[Extensions of Remarks]
[Pages E2145-E2147]
From the Congressional Record Online through the Government Publishing Office [www.gpo.gov]




  TESTIMONY GIVEN BY EZEKIEL LOL GATKUOTH REGARDING THE COMPREHENSIVE 
                      PEACE ACCORD (CPA) IN SUDAN

                                 ______
                                 

                           HON. FRANK R. WOLF

                              of virginia

                    in the house of representatives

                         Friday, July 31, 2009

  Mr.

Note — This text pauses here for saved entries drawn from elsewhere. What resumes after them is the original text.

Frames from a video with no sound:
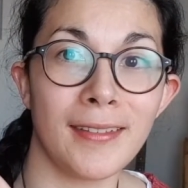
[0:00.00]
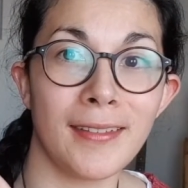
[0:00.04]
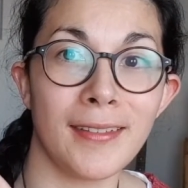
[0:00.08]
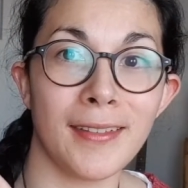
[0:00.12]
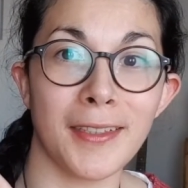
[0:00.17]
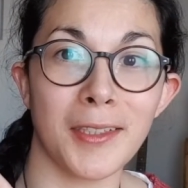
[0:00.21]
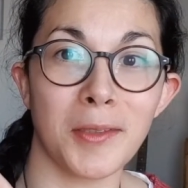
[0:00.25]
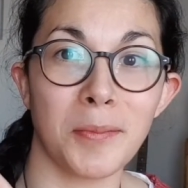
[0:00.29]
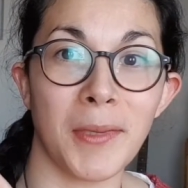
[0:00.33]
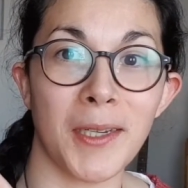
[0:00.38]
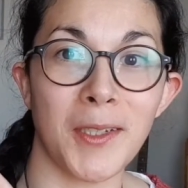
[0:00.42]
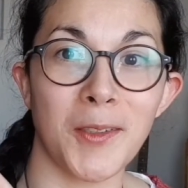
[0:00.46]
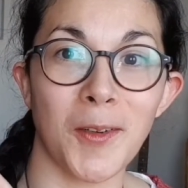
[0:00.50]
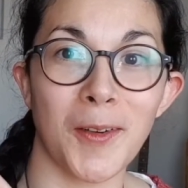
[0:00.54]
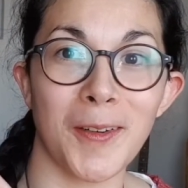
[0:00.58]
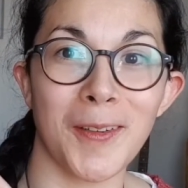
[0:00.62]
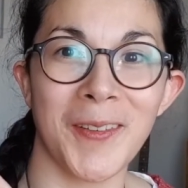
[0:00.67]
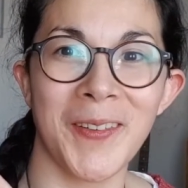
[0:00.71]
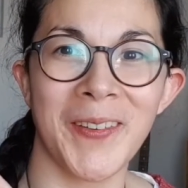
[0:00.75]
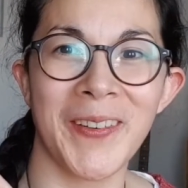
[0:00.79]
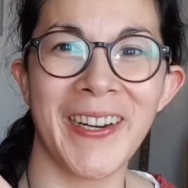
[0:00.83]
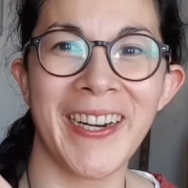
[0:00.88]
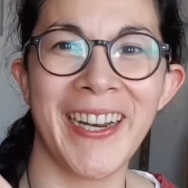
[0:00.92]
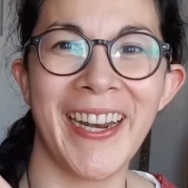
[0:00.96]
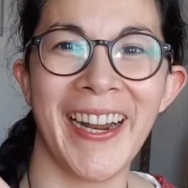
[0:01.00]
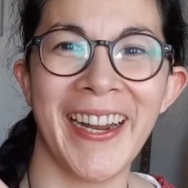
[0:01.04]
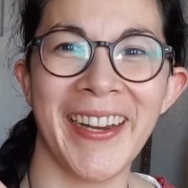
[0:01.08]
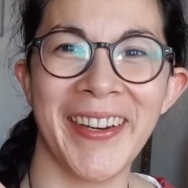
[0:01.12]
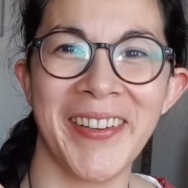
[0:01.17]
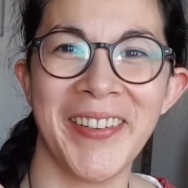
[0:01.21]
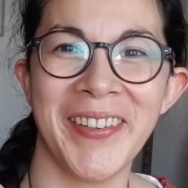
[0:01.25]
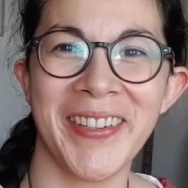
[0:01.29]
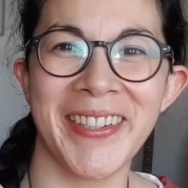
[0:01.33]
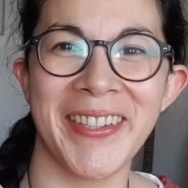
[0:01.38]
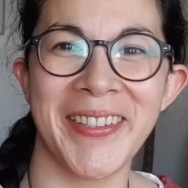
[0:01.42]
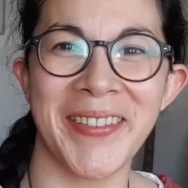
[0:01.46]
this may not look
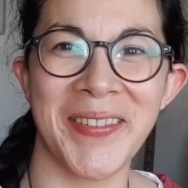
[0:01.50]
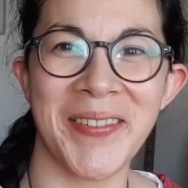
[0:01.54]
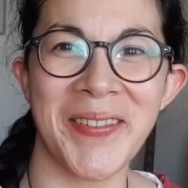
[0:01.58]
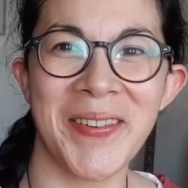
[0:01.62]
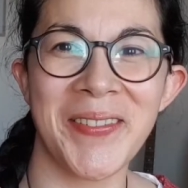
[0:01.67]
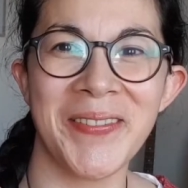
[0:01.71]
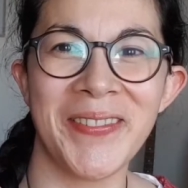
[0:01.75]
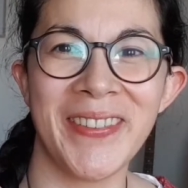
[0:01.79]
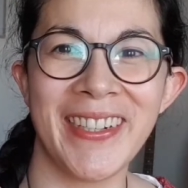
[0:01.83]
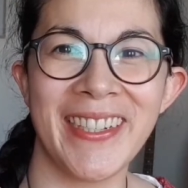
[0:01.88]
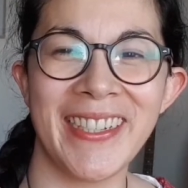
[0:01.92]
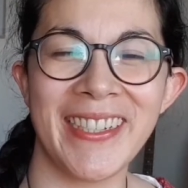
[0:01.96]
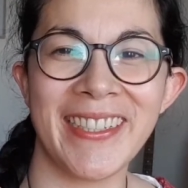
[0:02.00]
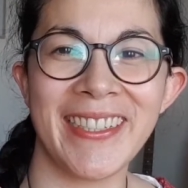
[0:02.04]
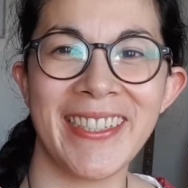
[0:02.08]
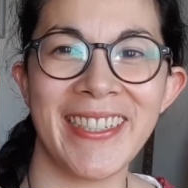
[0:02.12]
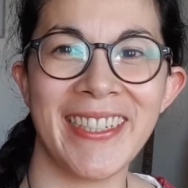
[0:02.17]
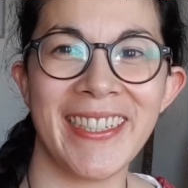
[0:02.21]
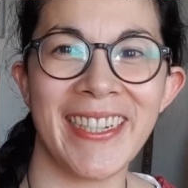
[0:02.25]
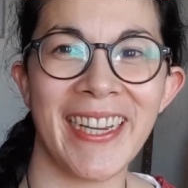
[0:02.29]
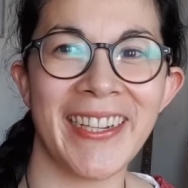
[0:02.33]
like what you normally see.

WOLF. Madam Speaker, I would like to share with our colleagues 
testimony that Ezekiel Lol Gatkuoth, head of the Government of Southern 
Sudan Mission to the United States, gave yesterday before the Tom 
Lantos Human Rights Commission regarding the importance of full 
implementation of the Comprehensive Peace Accord (CPA) in Sudan.
  His perspective is invaluable as a diplomat and Southern Sudanese 
leader who experienced firsthand the horrors of the twenty-plus year 
civil war between the North and the South which left more than 2 
million dead in Southern Sudan.

 Testimony of Ezekiel Lol Gatkuoth Head of the Government of Southern 
 Sudan Mission to the United States Before the Tom Lantos Human Rights 
                           Commission (TLHRC)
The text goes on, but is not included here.